2017 Chevrolet Tahoe First Drive
A convoy of blacked-out ’17 Chevrolet Tahoe and Suburban Midnight Edition SUVs haul along an unpaved road. The trucks ahead of us are periodically obscured by a swirl of kicked-up dust. Other than the steady ping of rocks along the underbody, the Tahoe we’re in is dead silent. We’re heading into The Range Complex (TRC), which looks like the isolated compound of some clandestine faction. The miles-long dirt road winds its way toward mobile trailers in the distance. What the hell is this place?
TRC is a Special Forces military training facility owned and operated by ex–Delta Force Lt. Col. James Reece.
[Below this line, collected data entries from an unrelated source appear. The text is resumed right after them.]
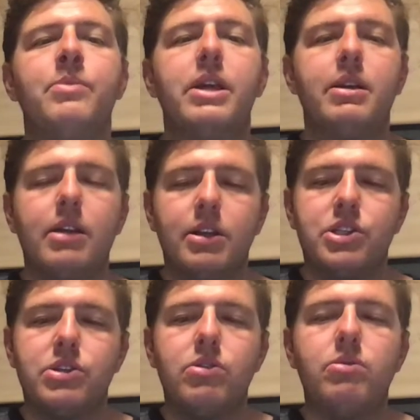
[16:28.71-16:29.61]
He
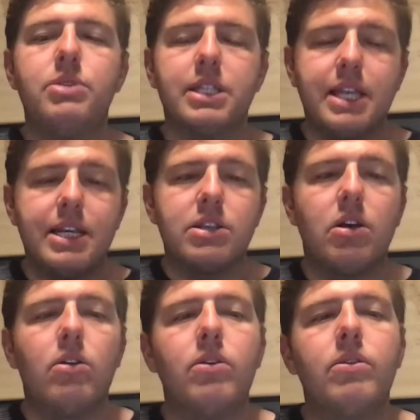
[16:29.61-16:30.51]
assumes he takes
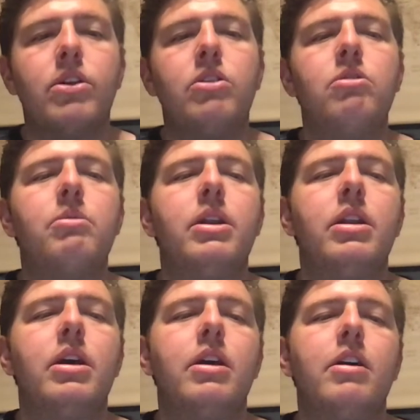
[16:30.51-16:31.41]
on
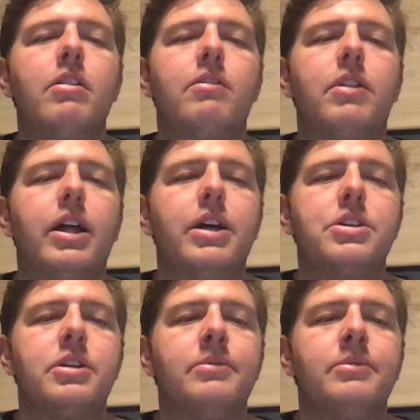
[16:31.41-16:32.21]
human flesh.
It provides tactical live-fire combat training as well as strategic communication courses to the military, government, law-enforcement agencies, and civilians. Reece’s team, some of whom are both instructors here and operations specialists for military and private contractors, are all either Special Forces veterans or active duty—primarily Delta Force.
Darkness has finally descended on the complex. Few lights flicker across TRC’s 1,982-acre sprawl. We sit in the passenger seat of a Tahoe equipped with the Z71 package, which features off-road–tuned shocks, tires, and skidplates. This Tahoe also has an infrared light bar strapped on the roof, and we’re in something called Surveillance mode, which means there isn’t a single light on in the entire SUV. The interior is as pitch as the black Bow Tie badge on the grille. Night-vision monoculars are secured to our heads. There were no helmets small enough for this writer, so the monocular is attached to a mesh cap aptly named a skull crusher.
Before the night was over we’d shot 9mm Glock pistols, an M4 rifle, and a .260 Remington sniper rifle. We’d driven under highly abnormal conditions and got to talk to men who’ve executed spectacularly dangerous missions that even the best Hollywood screenwriters likely couldn’t conceive. This was the first time journalists were allowed into TRC, and we’re honored to have been part of that group.